CHEM 403 — Synthetic Inorganic Chemistry. 2 hours.
A study of the preparation and properties of inorganic substances, with emphasis on developing laboratory skills. Prerequisites: 14 hours of Chemistry.
CHEM 410 — Instrumental Methods of Analysis. 4 hours.
Utilization and comparison of modern analytical instrumentation for chemical analysis. The techniques covered include: emission spectroscopy; ultraviolet, visible, infrared, and nuclear magnetic resonance absorption spectroscopy; mass spectrometry; fluorimetry; gas and liquid chromatography; and electrochemical methods of analysis (potentiometry, polarography, cyclic voltammetry, amperimetric determinations, and coulometry). Prerequisites: CHEM 301 and 311. Offered in alternate years. Two lecture periods and two laboratory periods.

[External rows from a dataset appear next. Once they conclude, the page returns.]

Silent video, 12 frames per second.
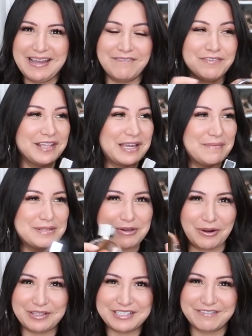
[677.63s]
I feel like I'm a
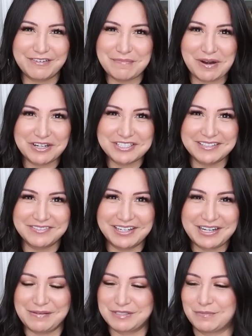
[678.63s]
totally different person when
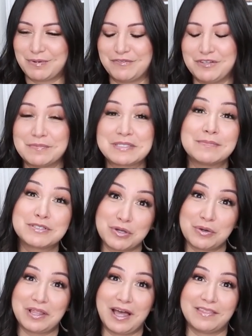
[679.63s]
it comes to perfumes. I'm
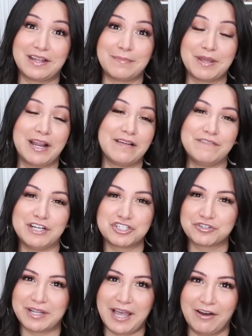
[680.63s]
so glad that I'm kind of
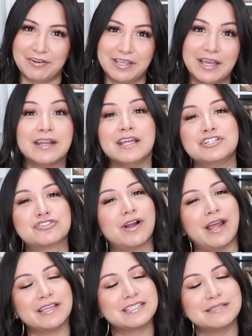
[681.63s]
venturing out again and
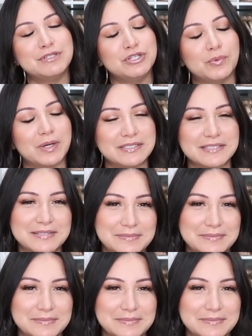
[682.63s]
trying some new ones.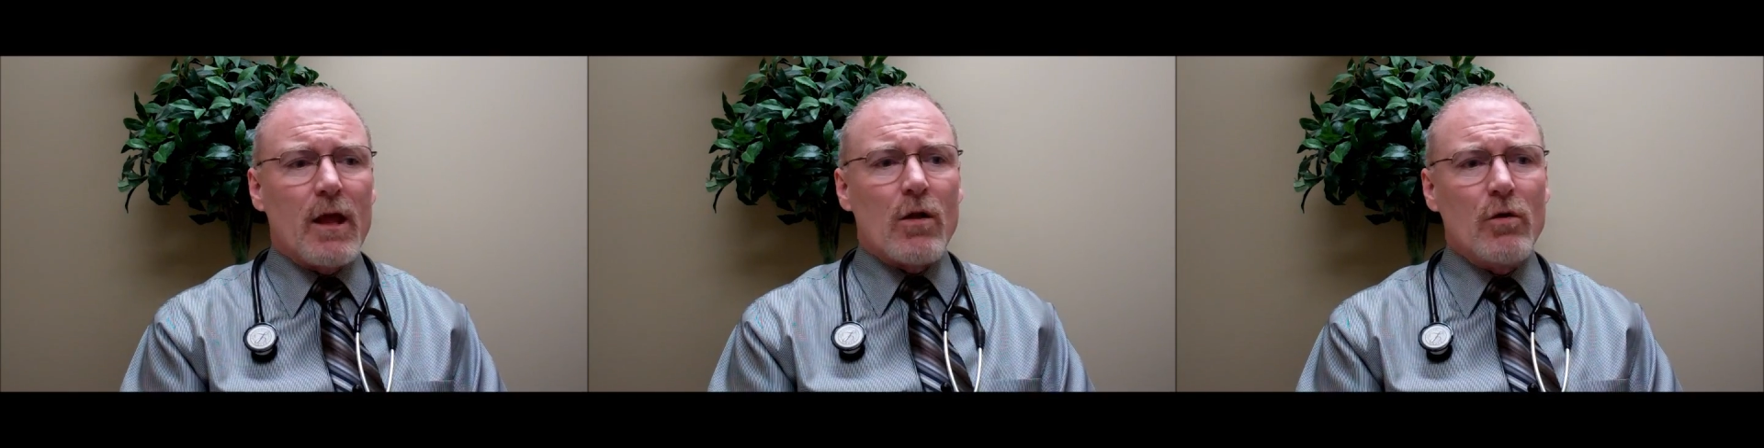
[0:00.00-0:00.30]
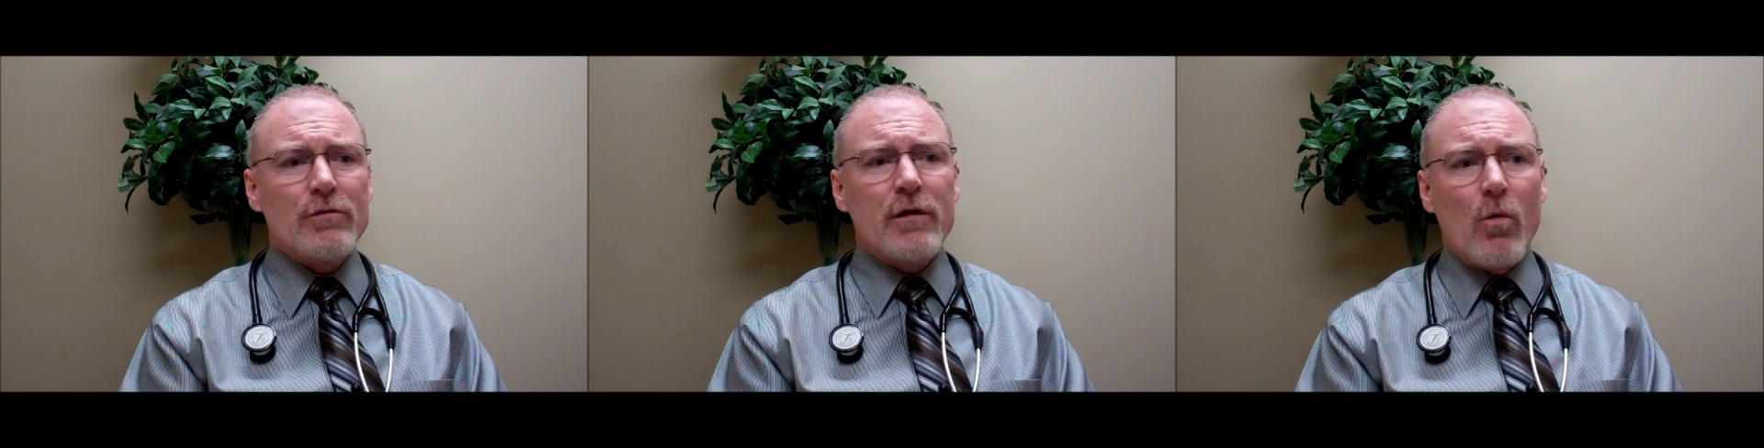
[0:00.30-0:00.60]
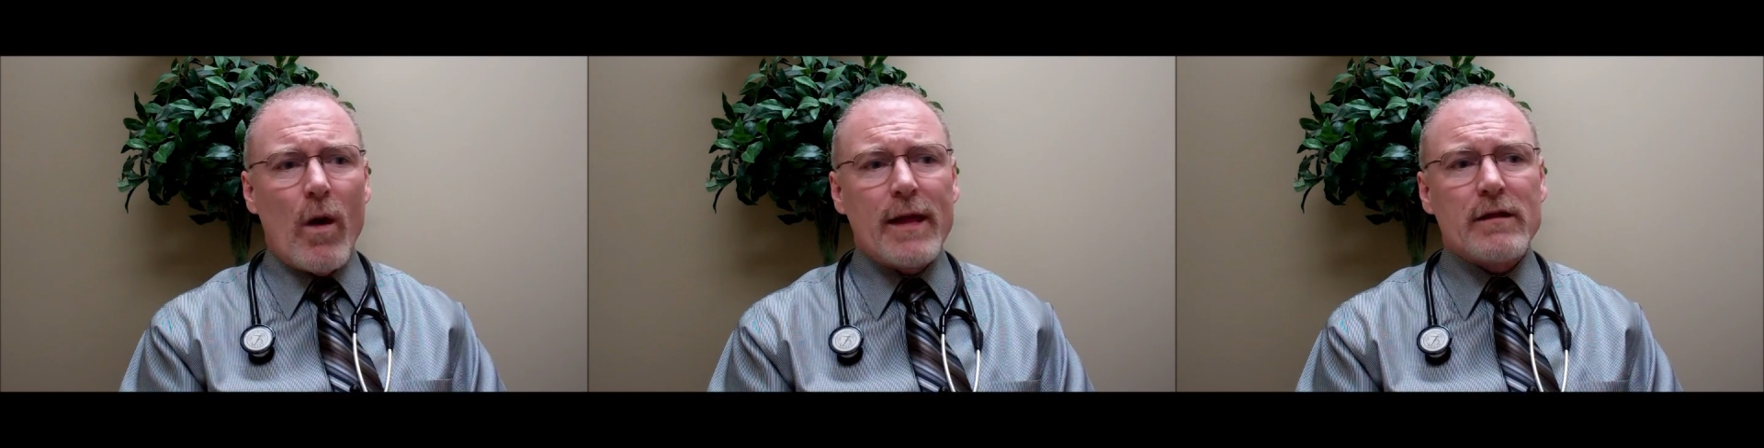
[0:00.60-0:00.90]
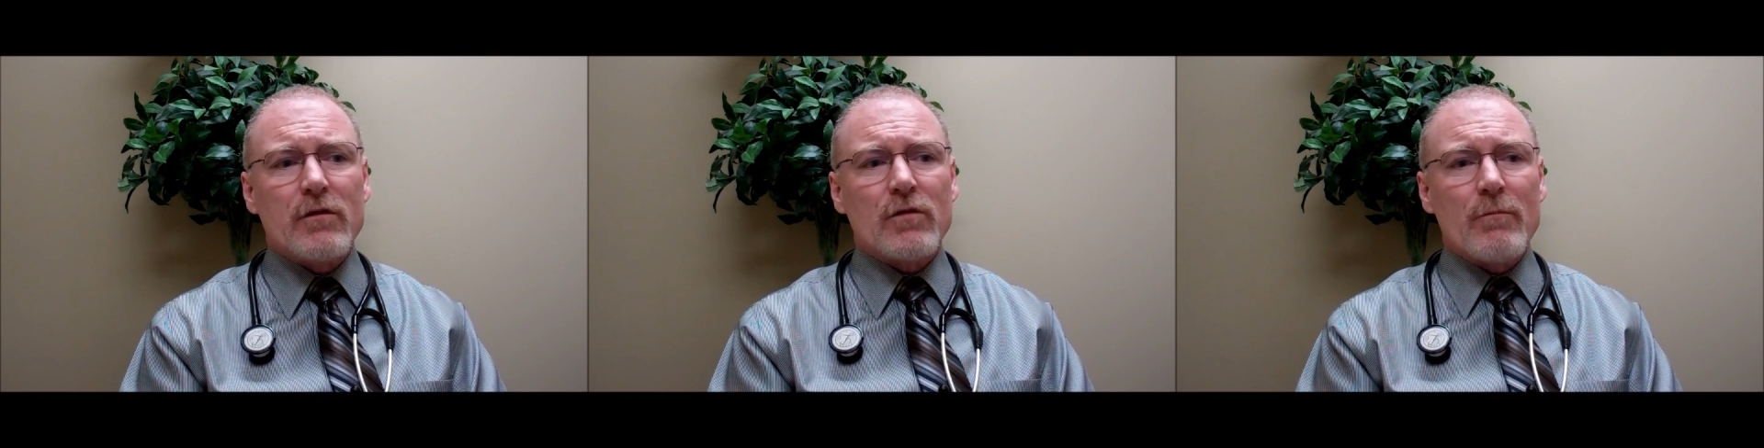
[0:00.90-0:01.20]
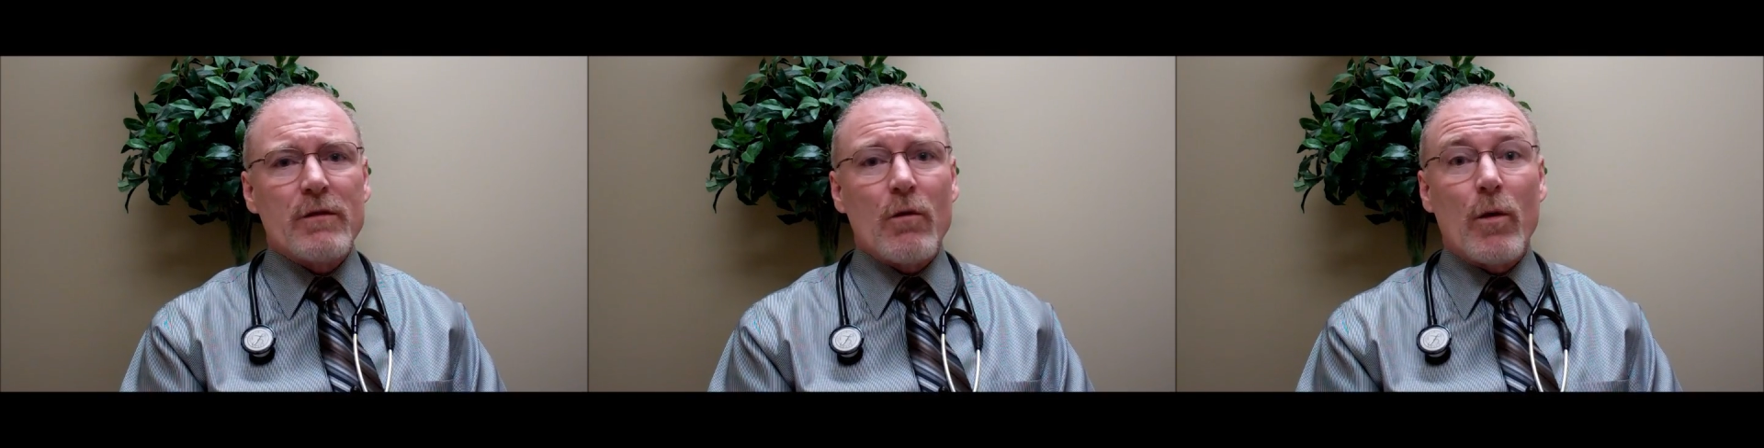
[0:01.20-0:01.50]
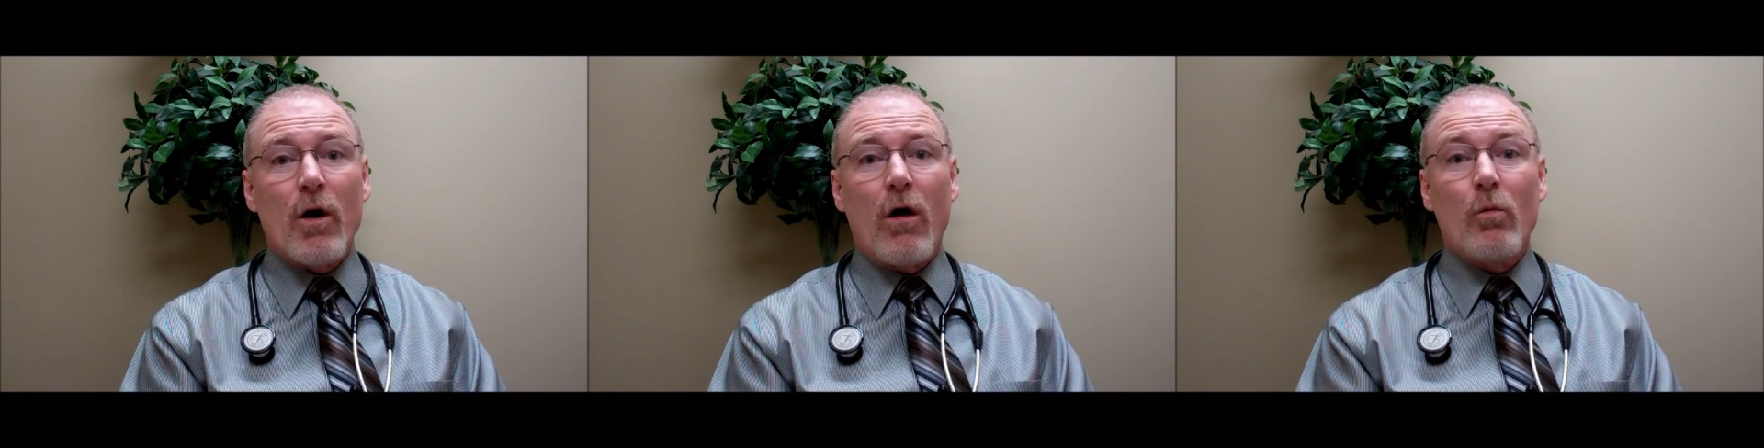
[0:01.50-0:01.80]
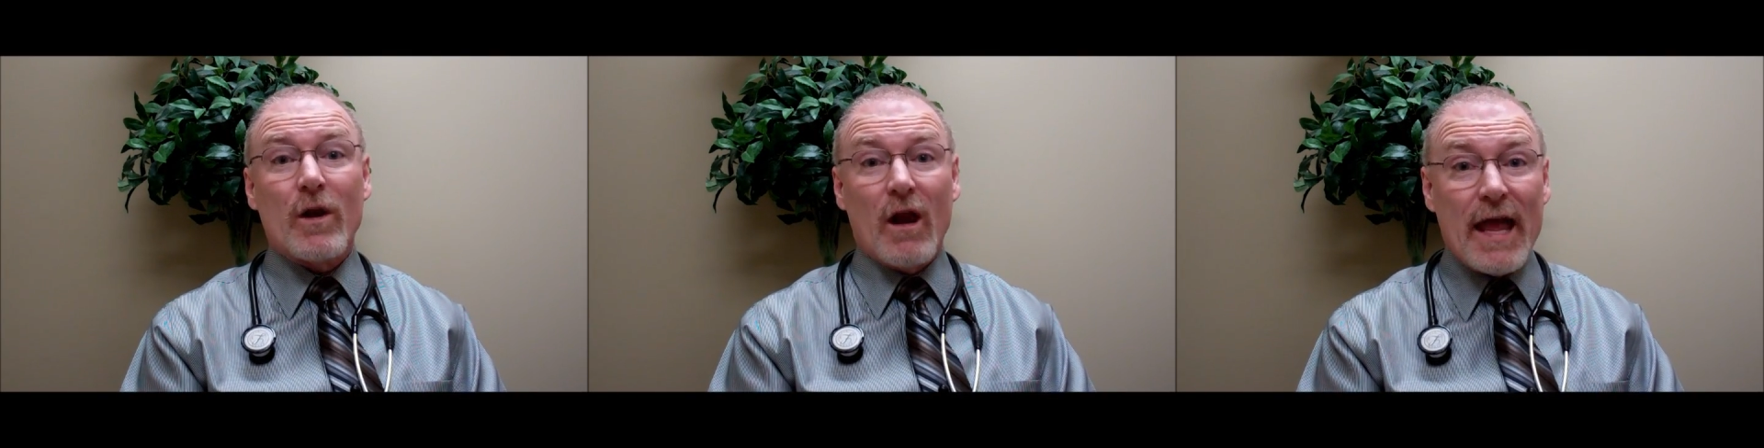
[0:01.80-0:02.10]
Losing weight is something that we all
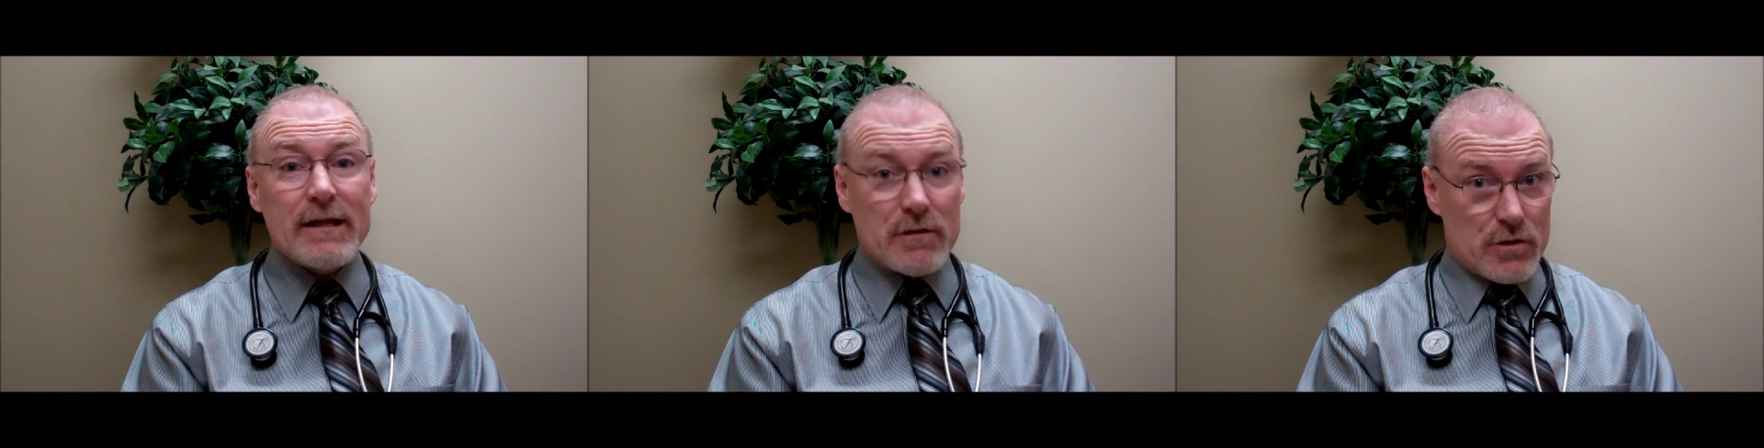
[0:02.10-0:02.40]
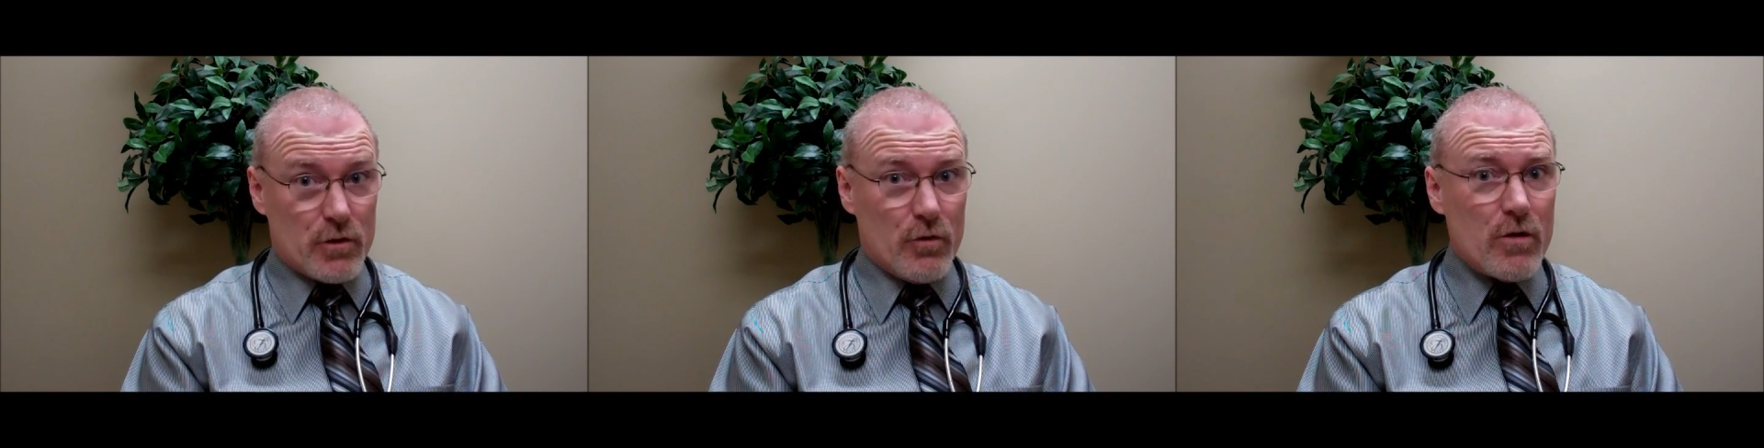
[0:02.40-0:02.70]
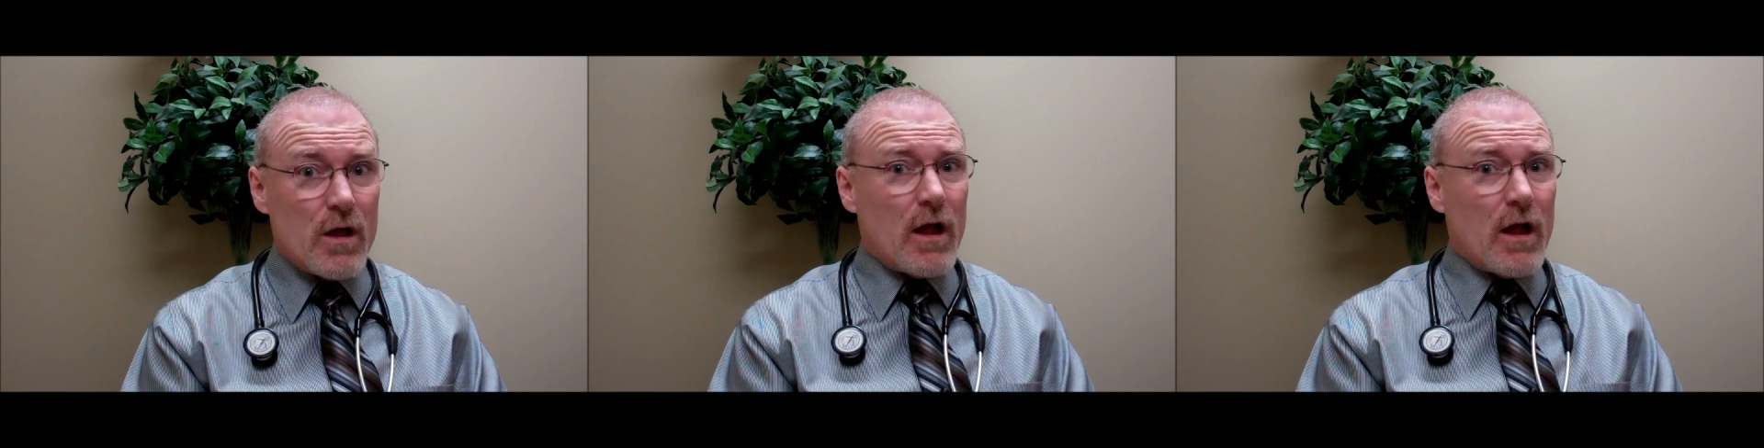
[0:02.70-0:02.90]
would like to do.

CHEM 436 — Advanced Biochemistry. 4 hours.
A more detailed treatment of the concepts established in CHEM 335 with an emphasis on metabolism and the metabolic basis of diseases. This course also includes a detailed look at nucleic acid chemistry and the role of nucleic acids in protein synthesis. Aspects of control of biochemical processes are investigated in biochemical pathways. Lab uses chemical principles and equipment to investigate biochemical molecules. Prerequisite: CHEM 335 or consent of the instructor. Offered in alternate years. Three lecture periods and one laboratory period.
CHEM 495 — Seminar in Chemistry. ½ hour.
Students give presentations in class and at student symposia, and are encouraged to publish in journals such as the American Journal of Undergraduate Research. Guest speakers give presentations on their industrial, academic, or governmental research. This course may be repeated for additional credit. Chemistry majors are required to take two semesters of seminar. Prerequisite or corequisite: CHEM 312.